═══ Material shown ═══
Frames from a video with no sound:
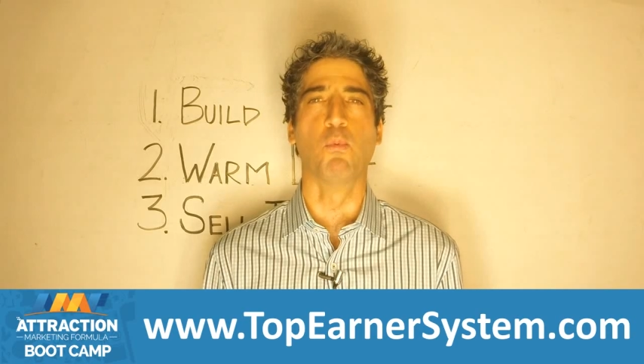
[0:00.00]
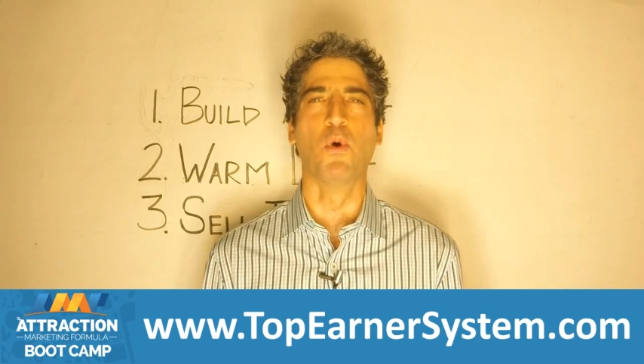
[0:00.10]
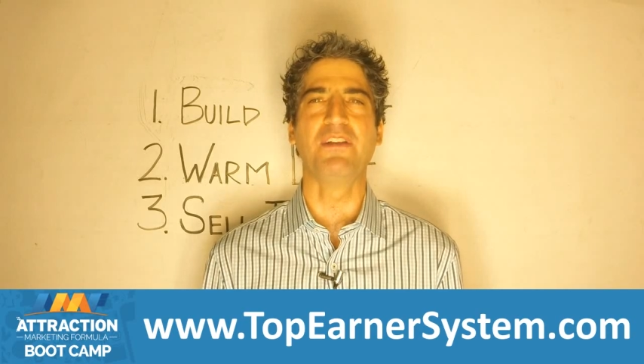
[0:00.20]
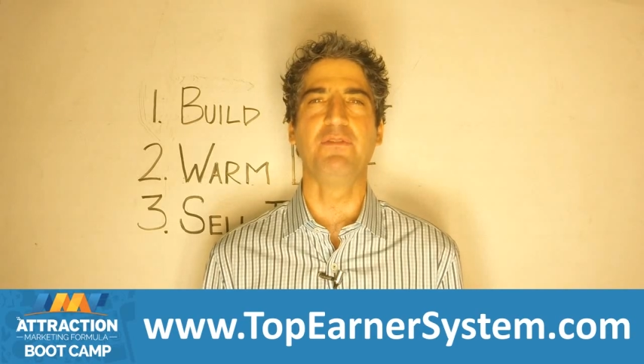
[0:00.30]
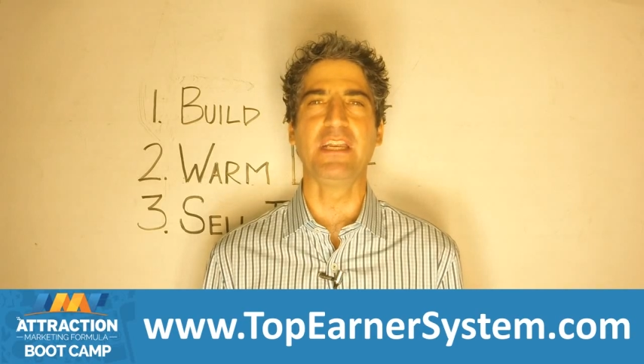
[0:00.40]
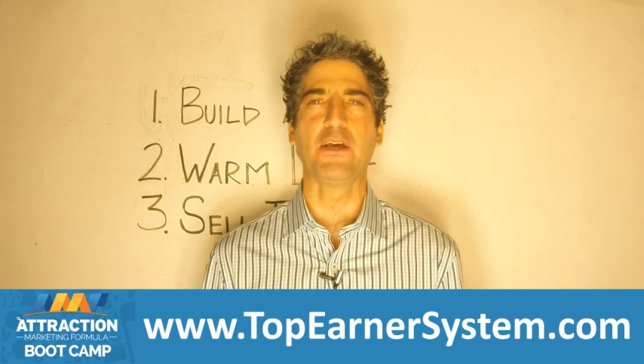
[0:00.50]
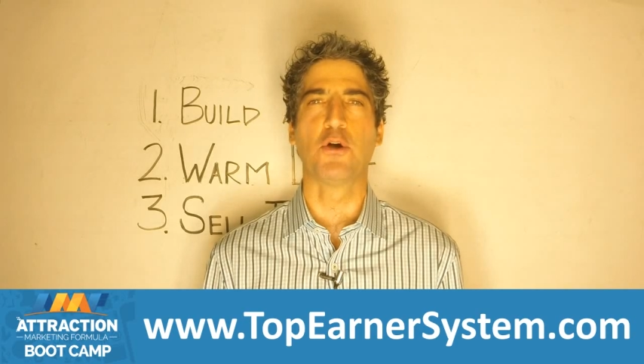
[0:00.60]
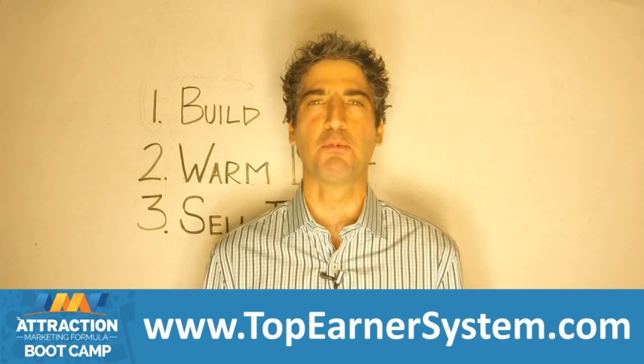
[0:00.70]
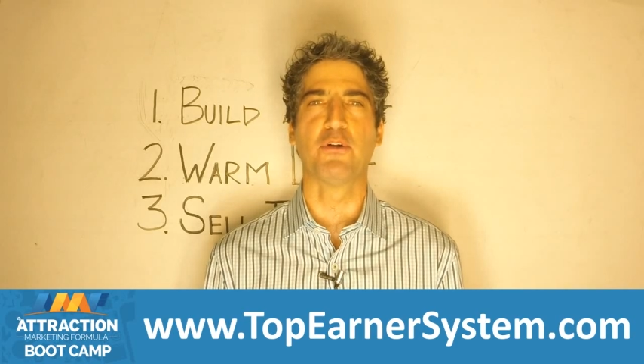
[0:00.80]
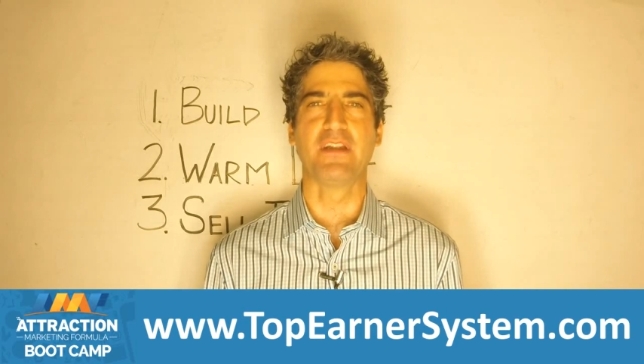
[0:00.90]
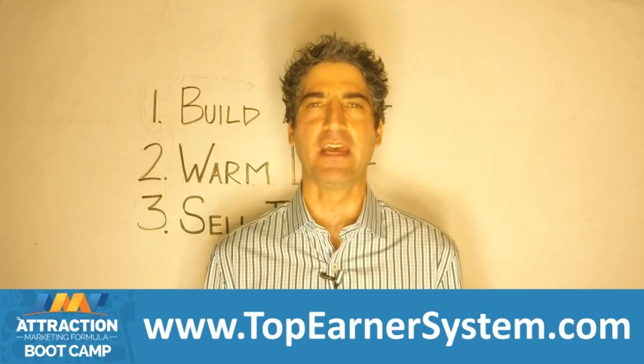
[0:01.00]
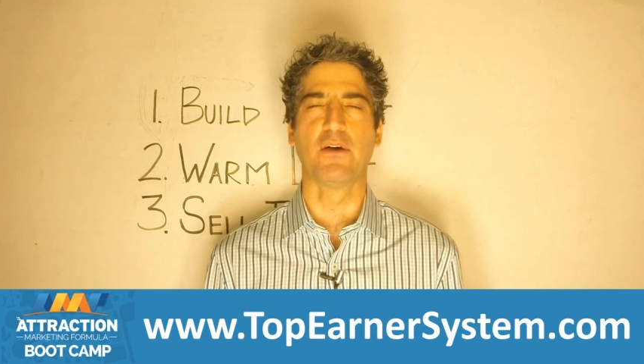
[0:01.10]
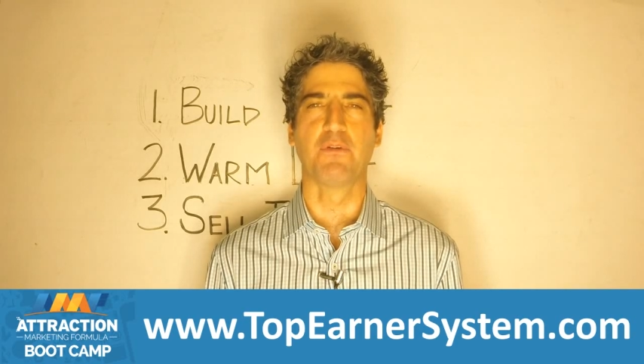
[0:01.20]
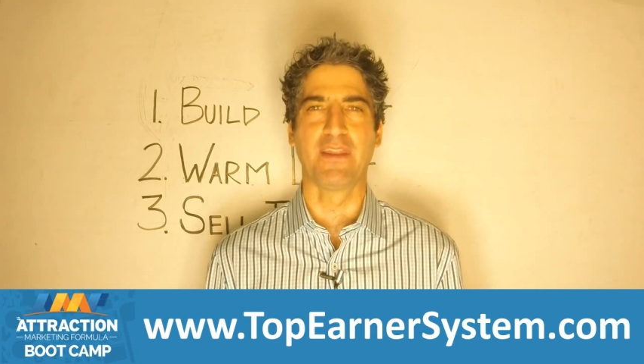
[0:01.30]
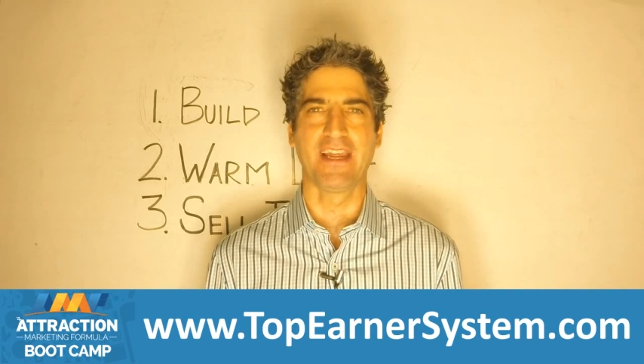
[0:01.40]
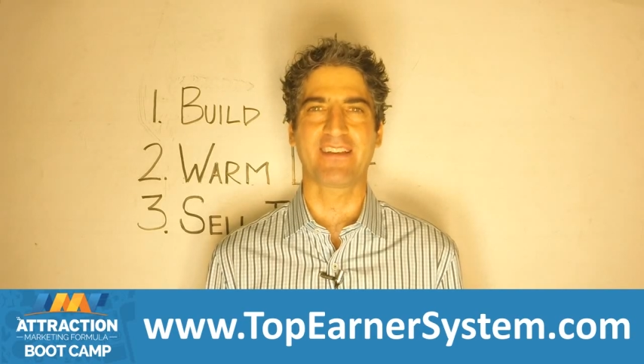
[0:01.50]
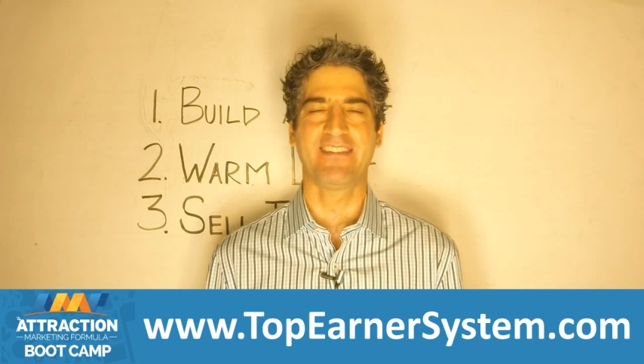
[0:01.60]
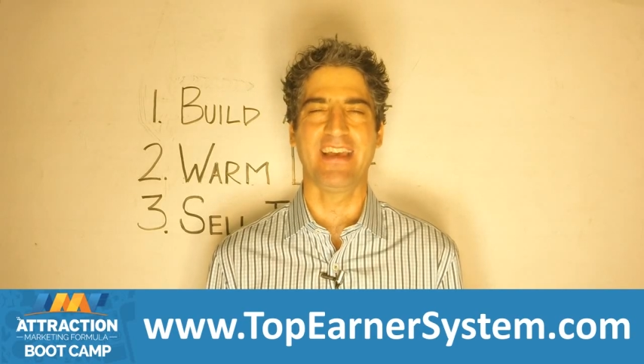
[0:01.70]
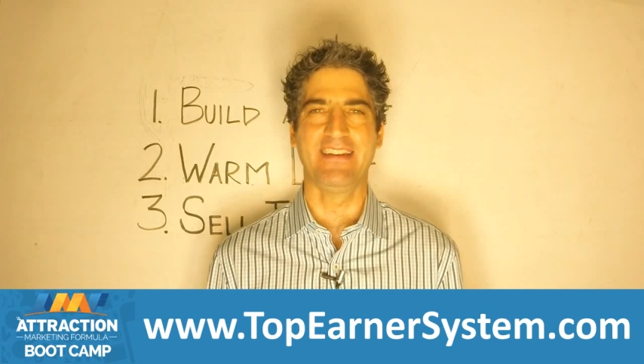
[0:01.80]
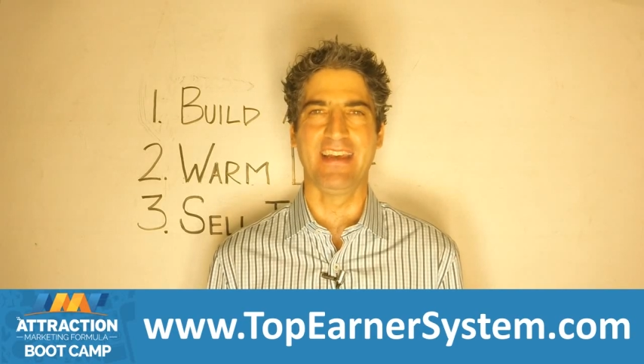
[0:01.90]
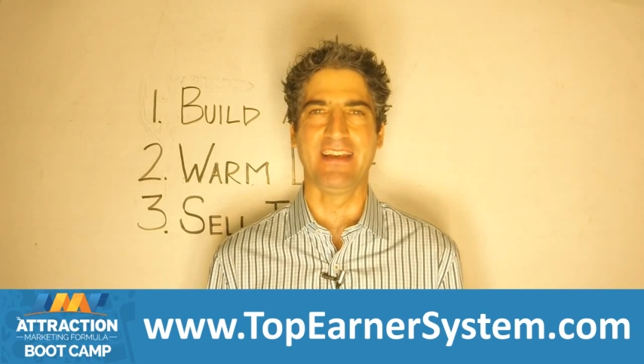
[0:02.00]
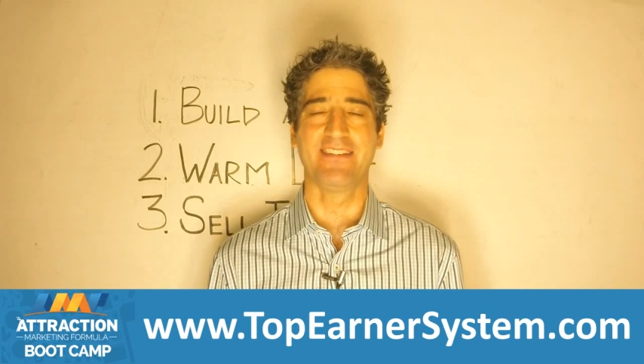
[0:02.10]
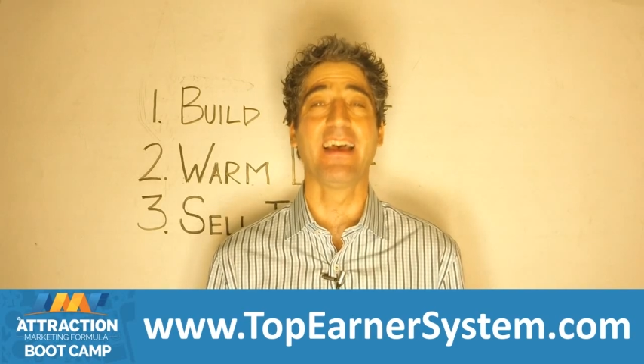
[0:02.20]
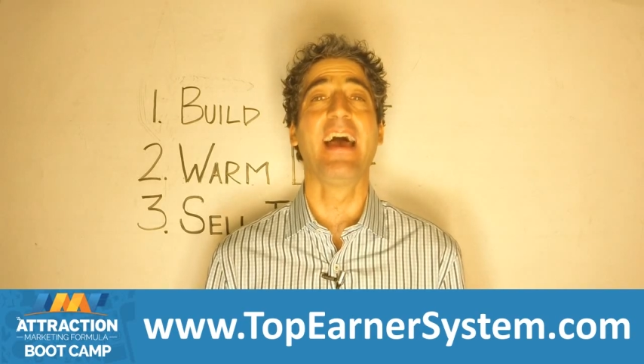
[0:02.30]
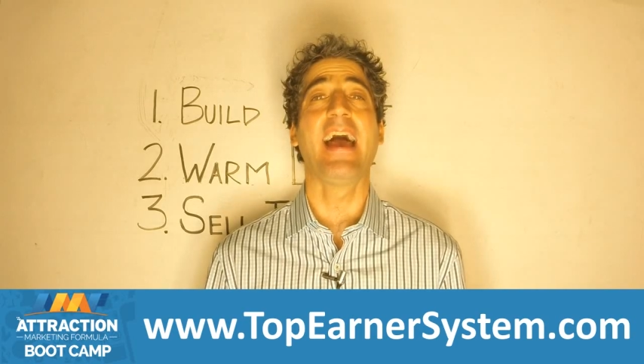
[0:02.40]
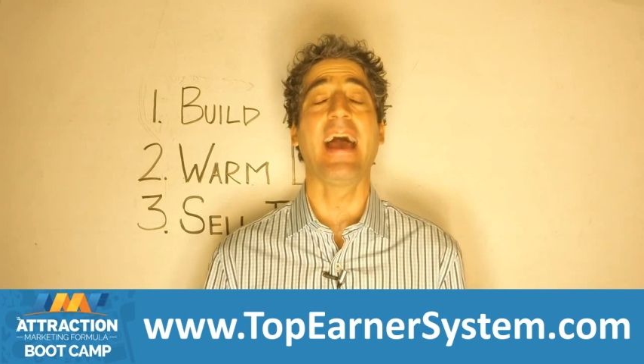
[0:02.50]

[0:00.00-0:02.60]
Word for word: one video per day over the next 10 days,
═══
Action item:
Although the records contain pictures, only their text should be repeated, exactly as it appears.

Answer space:
Frames from a video with no sound:
[0:00.00]
[0:00.10]
[0:00.20]
[0:00.30]
[0:00.40]
[0:00.50]
[0:00.60]
[0:00.70]
[0:00.80]
[0:00.90]
[0:01.00]
[0:01.10]
[0:01.20]
[0:01.30]
[0:01.40]
[0:01.50]
[0:01.60]
[0:01.70]
[0:01.80]
[0:01.90]
[0:02.00]
[0:02.10]
[0:02.20]
[0:02.30]
[0:02.40]
[0:02.50]

[0:00.00-0:02.60]
Word for word: one video per day over the next 10 days,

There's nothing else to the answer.